The PBO testified in a hearing before the joint Budget Committees of the Chamber of Deputies and the Senate as part of the examination of the Government’s Report to Parliament on the ruling of the Constitutional Court on pensions. In his remarks, the Chairman of the PBO discussed the Focus paper “The revaluation of pensions in the wake of Decree Law 65/2015: redistributive effects and impact on the public finances“ (in Italian). The Focus examines the implications of Constitutional Court ruling no. 70/2015 concerning the revaluation of pensions and of the subsequent Decree Law 65/2015.
An initial section discusses the various procedures for revaluing pensions used in the 2011-2016 period, explaining the mechanism for eliminating indexing provided for in Decree Law 201/2011 (the “Save Italy” Decree), the consequences of the implementation of the Constitutional Court ruling, which reinstated revaluation, and the size of the reimbursements provided for under Decree Law 65/2015. An analysis of hypothetical pensioners clarifies the calculation procedures used for revaluation under the various systems.
Application of the ruling would have compromised compliance with national and European fiscal rules, raising net borrowing above the 3% limit and jeopardising both the adjustment path towards the medium-term objective and compliance with the expenditure rule. The provisions of the decree, which limit the size of reimbursements under the ruling to 0.13 per cent of GDP in 2015 and 0.03 per cent in subsequent years, keeps trend borrowing in line with the levels presented in the EFD. The adjustment of the structural balance for 2015 would be equal to 0.3 per cent, above the target of 0.25 per cent. In 2016, no adjustment would be made, as permitted by invoking the structural reform clause. As regards the expenditure rule, the deviation from the target for 2015 would increase by less than the significance threshold, but the risk of a significant actual deviation would increase. Achieving the policy level of nominal net borrowing over the time period considered would enable compliance with the debt rule.

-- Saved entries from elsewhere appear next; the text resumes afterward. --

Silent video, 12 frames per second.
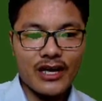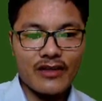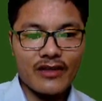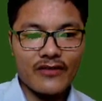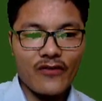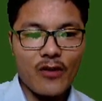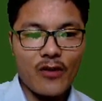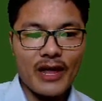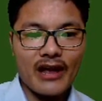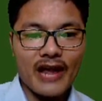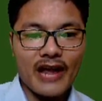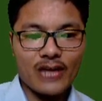forming a
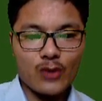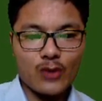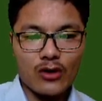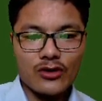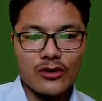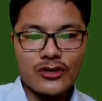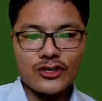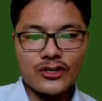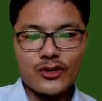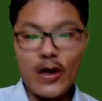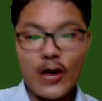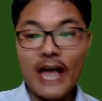network.
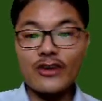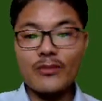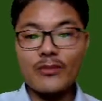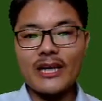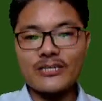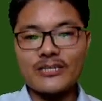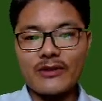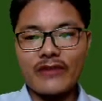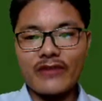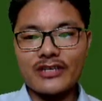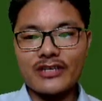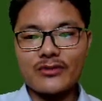So endoplasmic
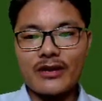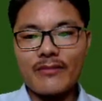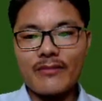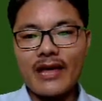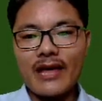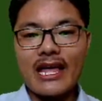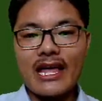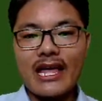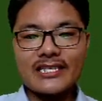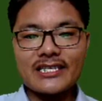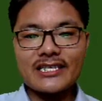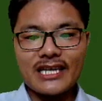reticulum
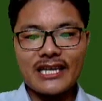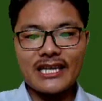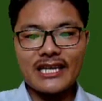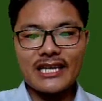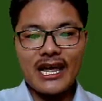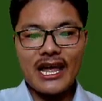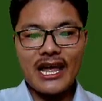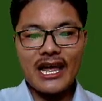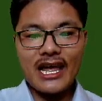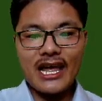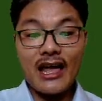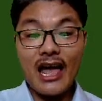is
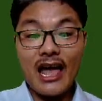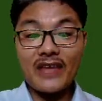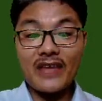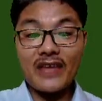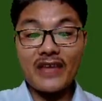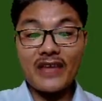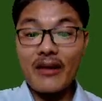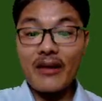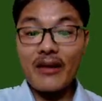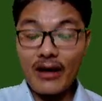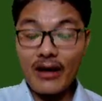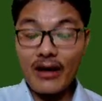having
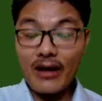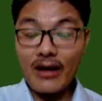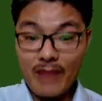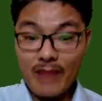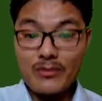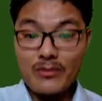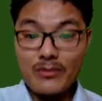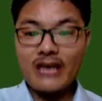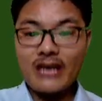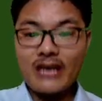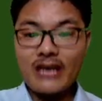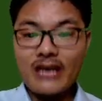membrane,
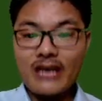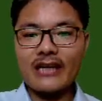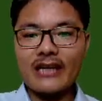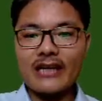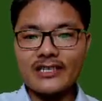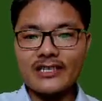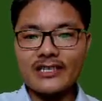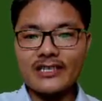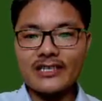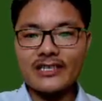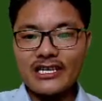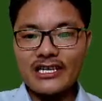and these are
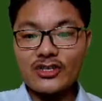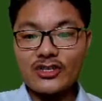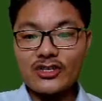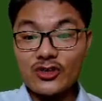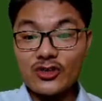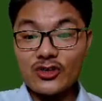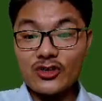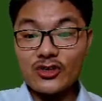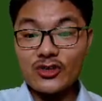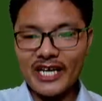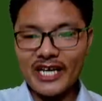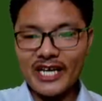tiny
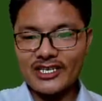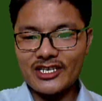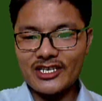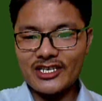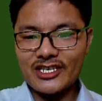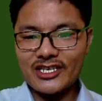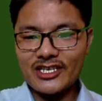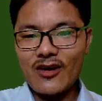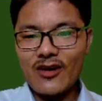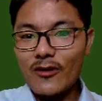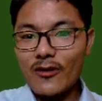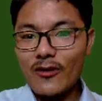tube-like structures,
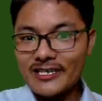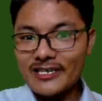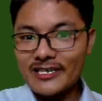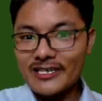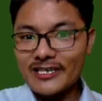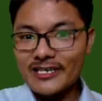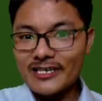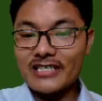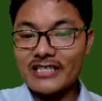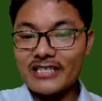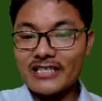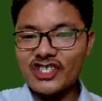or these appears
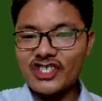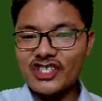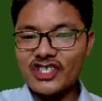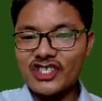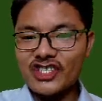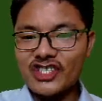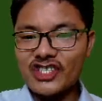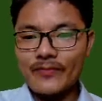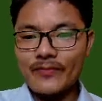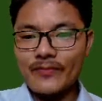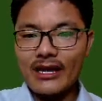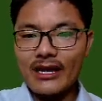like sheets
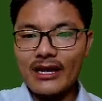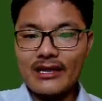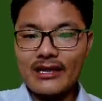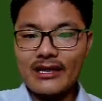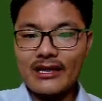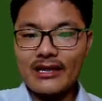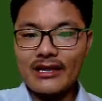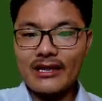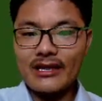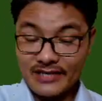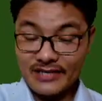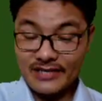in the
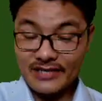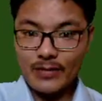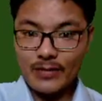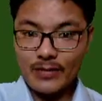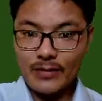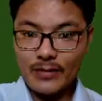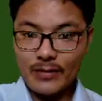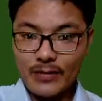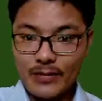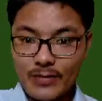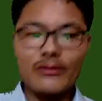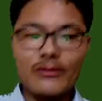cytoplasm
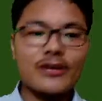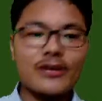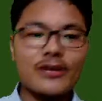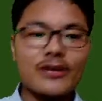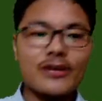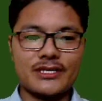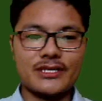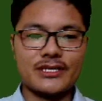around the nucleus.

A simulation involving the pensioners affected, i.e. those with a pension three times the minimum pension (about 30 per cent of people with disability, old age and survivors pensions) shows the lost benefits due to the elimination of indexing and the amount of the reimbursement provided for under Decree Law 65/2015. Although it provides for partial restitution of the amount that would be due under the ruling (about 12 per cent of the total loss due to elimination of indexing), the decree concentrates reimbursements on smaller pensions (more than two thirds of reimbursements regard pensioners whose benefits are between three and four times the minimum).